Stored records
━━━━━━━━━━━━━━━━━━━━
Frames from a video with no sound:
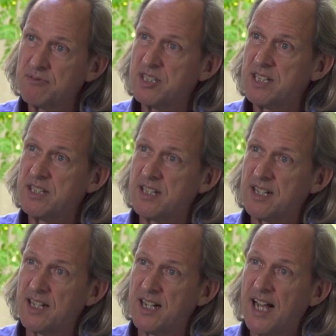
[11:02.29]
We see
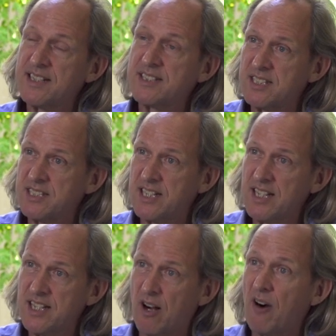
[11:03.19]
a
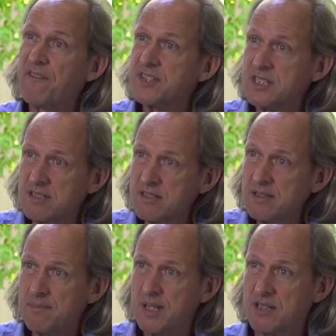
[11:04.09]
SDG officer.
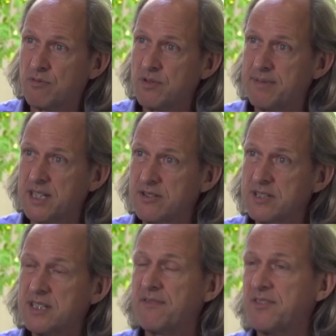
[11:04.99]
I mean, it would be
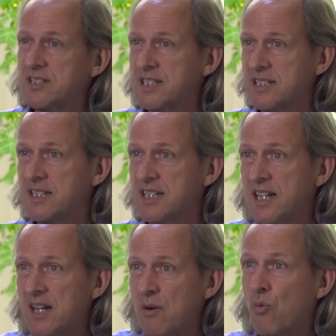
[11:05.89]
good if the city
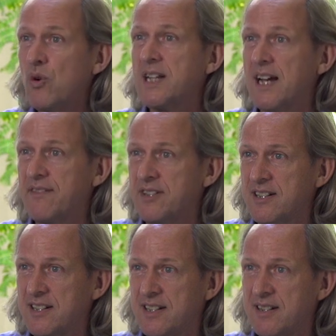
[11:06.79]
would have
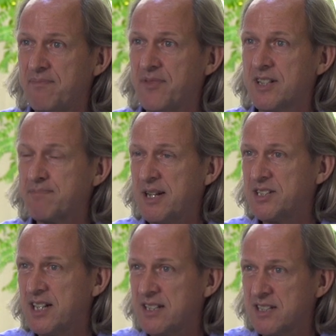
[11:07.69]
a
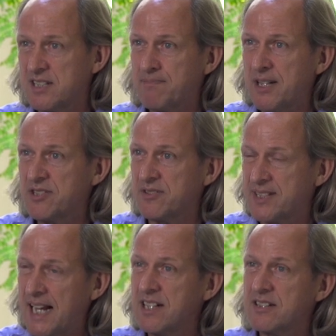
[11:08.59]
special
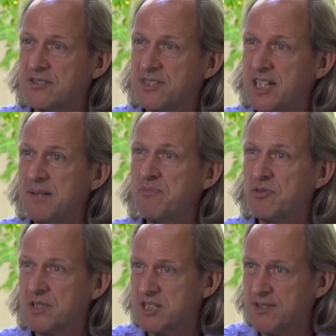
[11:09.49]
technical team
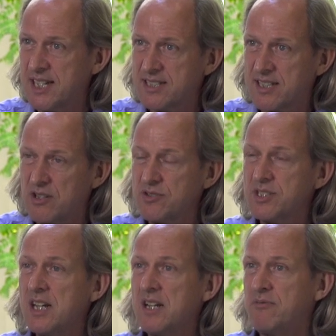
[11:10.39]
to address those.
━━━━━━━━━━━━━━━━━━━━
(Prompt): What is needed is every record above printed exactly, with no pictures.

(Exercise output):
Frames from a video with no sound:
[11:02.29]
We see
[11:03.19]
a
[11:04.09]
SDG officer.
[11:04.99]
I mean, it would be
[11:05.89]
good if the city
[11:06.79]
would have
[11:07.69]
a
[11:08.59]
special
[11:09.49]
technical team
[11:10.39]
to address those.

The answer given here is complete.